Monday, February 04, 2008
Serena on Aging
As I age, I see (without my glasses) many things more clearly than I did when I was young. For example:
• When an older lady accidentally belches – or worse – she need only direct an accusatory gaze toward someone nearby and raise a disapproving brow and that person is ipso facto assumed to be the guilty party.
• Aging belles may with near impunity pig out on their favorite junk food until their eyes bulge and bellies bloat because, really, who’s looking?
• Senior females may obliterate with blistering glances and caustic comments any- and everything which displeases them. It seems to be a perk of cronedom that is expected of them.
• By the same token, older ladies can get away with saying things they wouldn’t have dreamed of uttering out loud 20 years ago (when it would have been dismissed as catty). There seems to be some rule which grants gently aging ladies an almost sovereign right to “speak frankly.”
• Ladies with a little age on them have a duty to get it right. Young twits can say any kind of twaddle they want and get away with it, but when an older woman says something, she’d damn well better make sure it’s correct.
• If an older woman gets a little heavy-handed with the eyeliner, the young turks just assume unsteady hand and leave her alone. This does not mean that lipstick may be worn on the chin. That always attracts the wrong kind of attention.
• Women of a certain age don’t have to worry so much about firm abs. I mean, who the hell is looking?
• They say that ladies of a certain age should refrain from dressing too young. I don’t buy that so much. I say do it as long as you can get away with it. But remember, to do so means no lipstick on the chin and no support hose. Also, if you get those pesky varicose veins and liver spots, just tattoo them.
• Ah, yes, remembering. That does become a problem as the years pile on. I suppose that as long as you can remember your name and the way home, everything else will fall into place.
• Whatever gravity is pulling on, pull it the other way, hike it up, suck it in, and carry on. And if you find you can't reverse gravity, fake heart palpitations, set your hair on fire, shave your eyebrows -- anything to divert attention from the falling parts. And if you have to sacrifice something to retain your youthful glow, don't think twice about it. Do it. If you're in, like, a cult that reveres giant turnips or something, don't sacrifice the turnip, but there's nothing wrong with throwing carrots or hominy or butterbeans to the dogs. And just so you know, vegetable sacrifices should always be made under full moons for full power.
• When it comes to older women and younger men, I think that’s just one more of those things that, if you can get away with it, do it! In fact, why not start up a whole harem of them?

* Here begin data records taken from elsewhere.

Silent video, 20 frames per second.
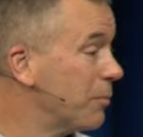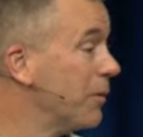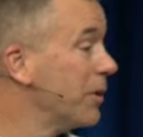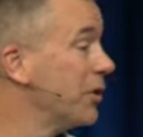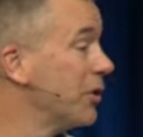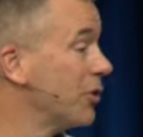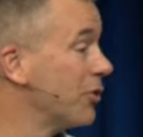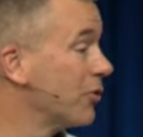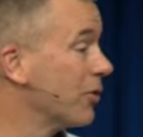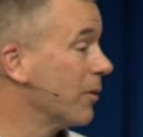
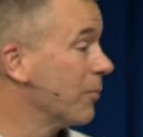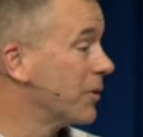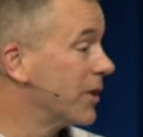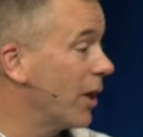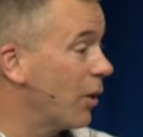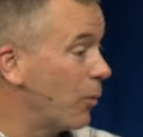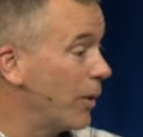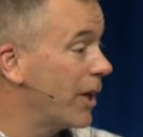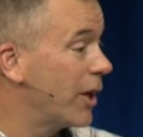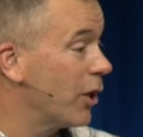mission trips
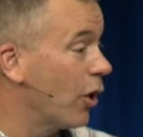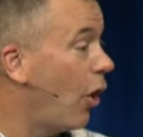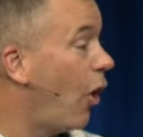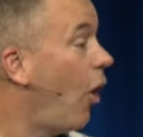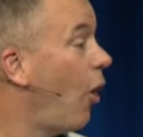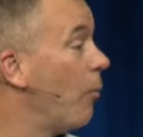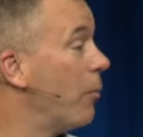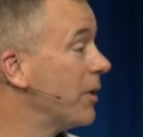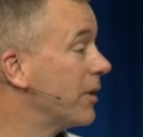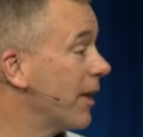that we could
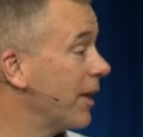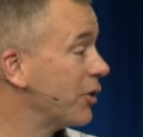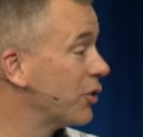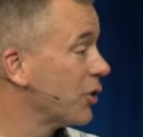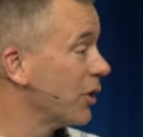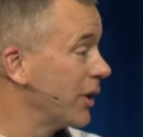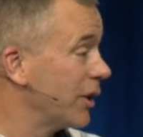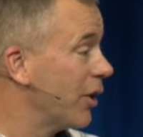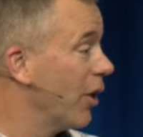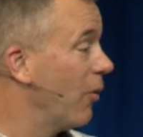all
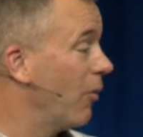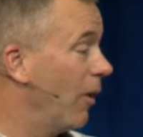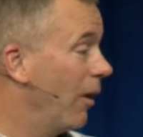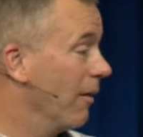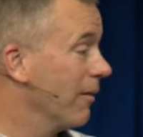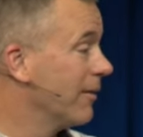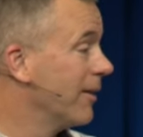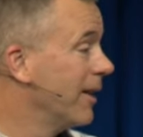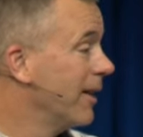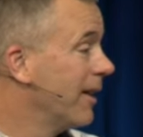potentially go
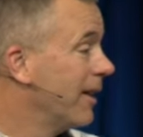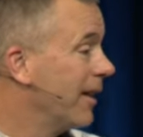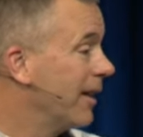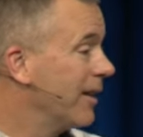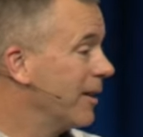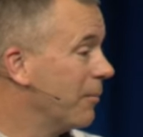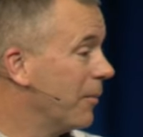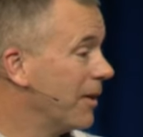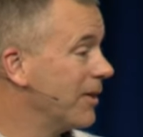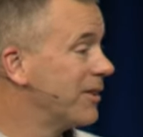on in
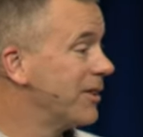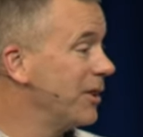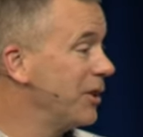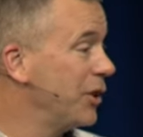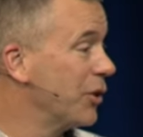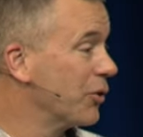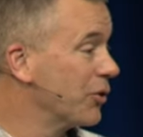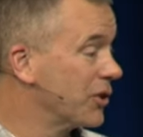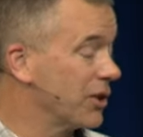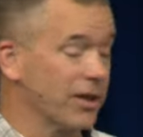the months and
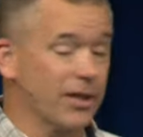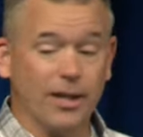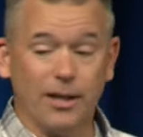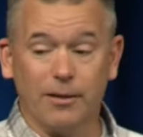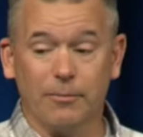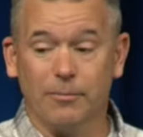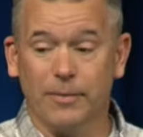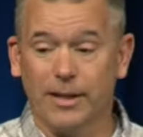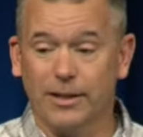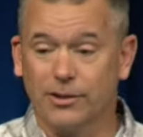years to
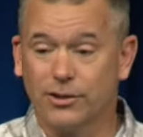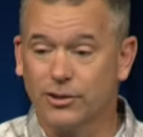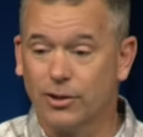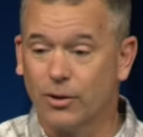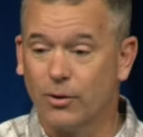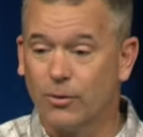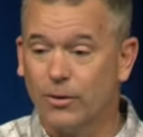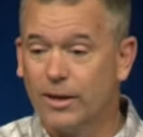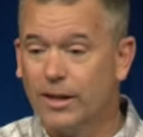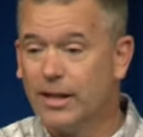come and
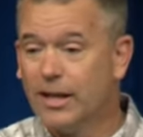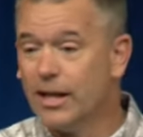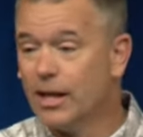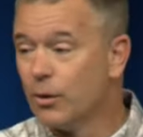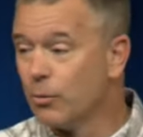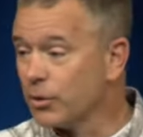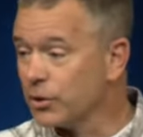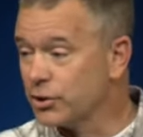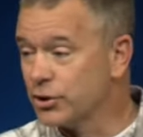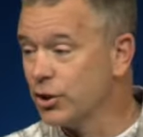so
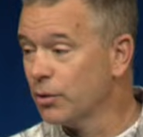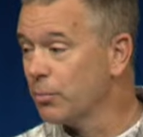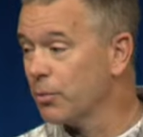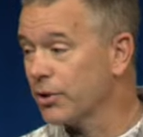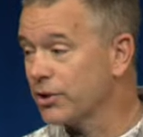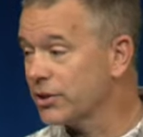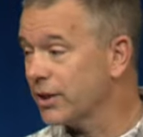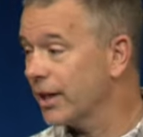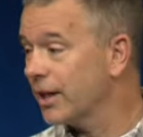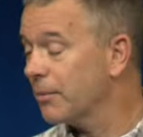we're super
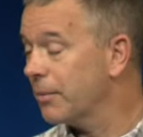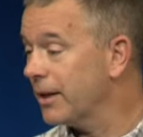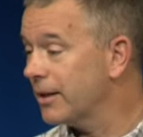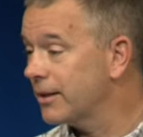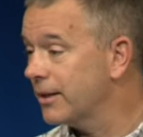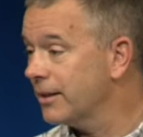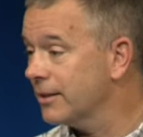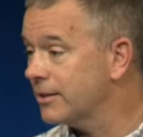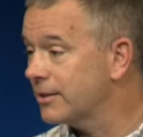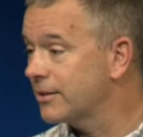excited about
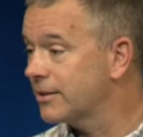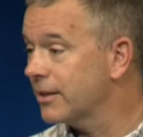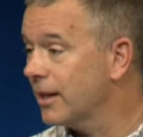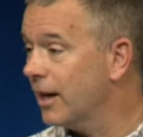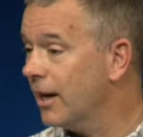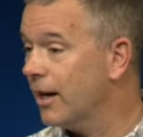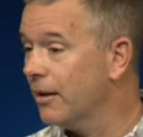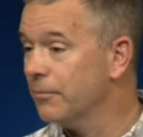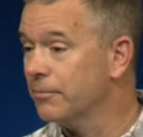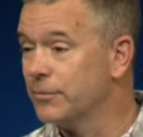this
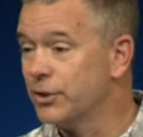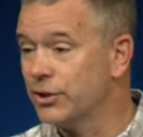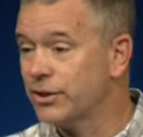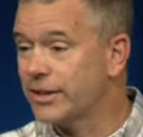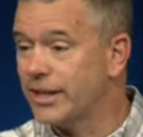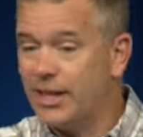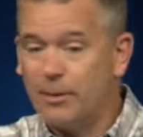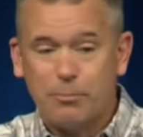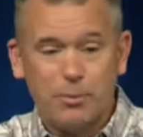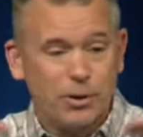um, just
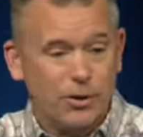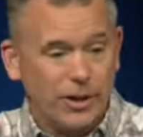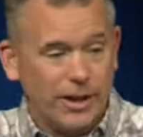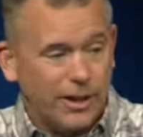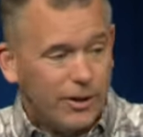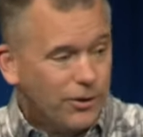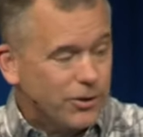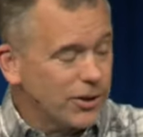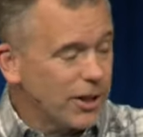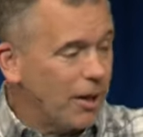keep your
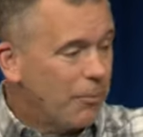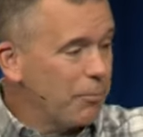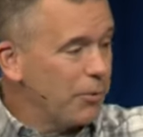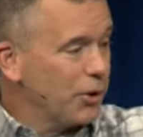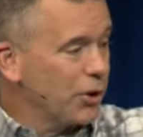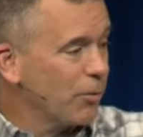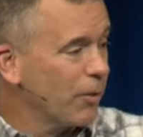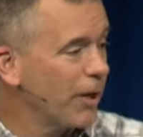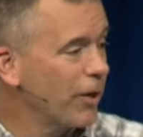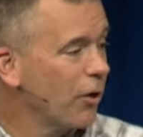ears up and
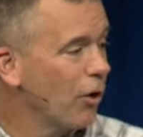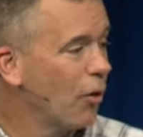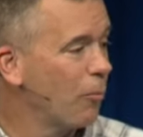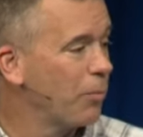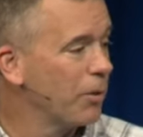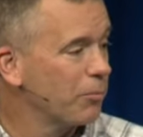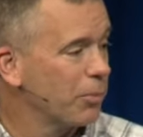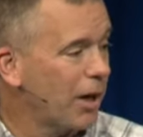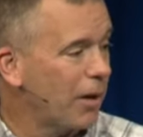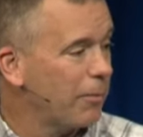your radar
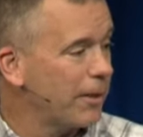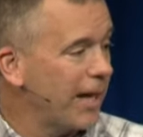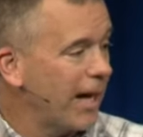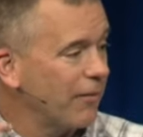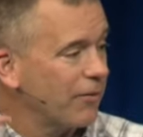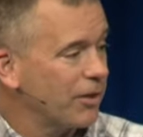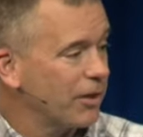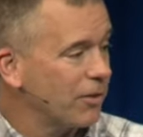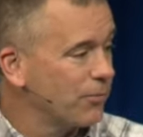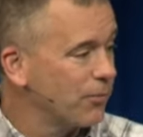open probably
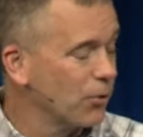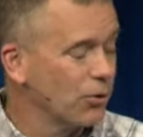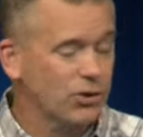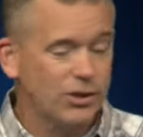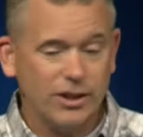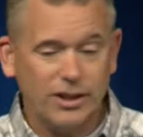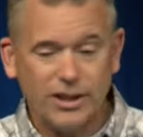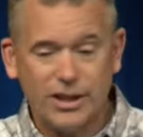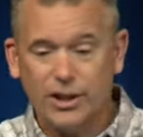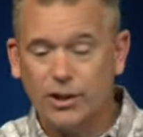after the first
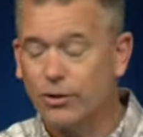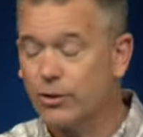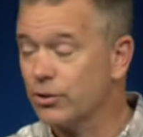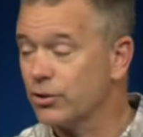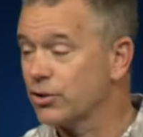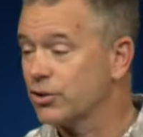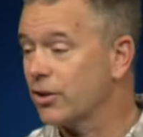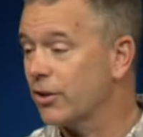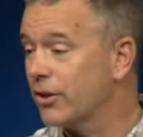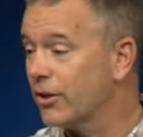of the year you'll
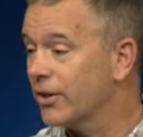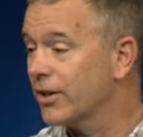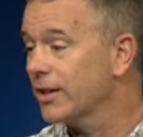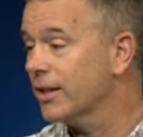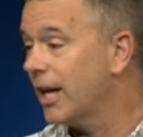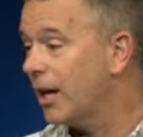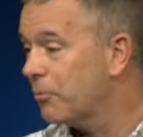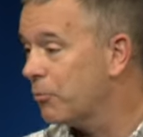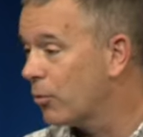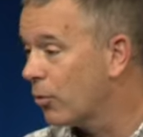start hearing a
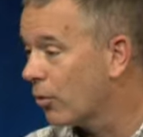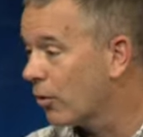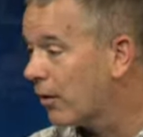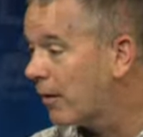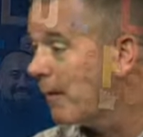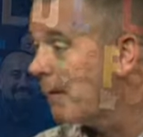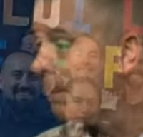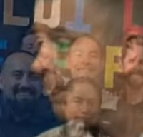lot more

• If you want to change your hair color, why the hell not? Who do you think is going to be examining your roots at your age?
• I don't know how many of these tips apply to you if you happen to be a man. Certainly not the ones involving lipstick and support hose. Eyeliner, maybe (Johnny Depp can certainly pull it off). And not the young twits. Men, even when they're a hundred years old, like those.
I think it would be an excellent idea for you to write me poetry today -- limericks, please, on the subject of older women.
And now TWISTED LINGUISTICS is going to let a little old lady take a few pokes at some Words Gone Wild.
timeling - Just a little bitty period of time.
publising - A baby pubic louse.
frinedships - Burning one's friends.
mater de - One's mother who is named ... Dee.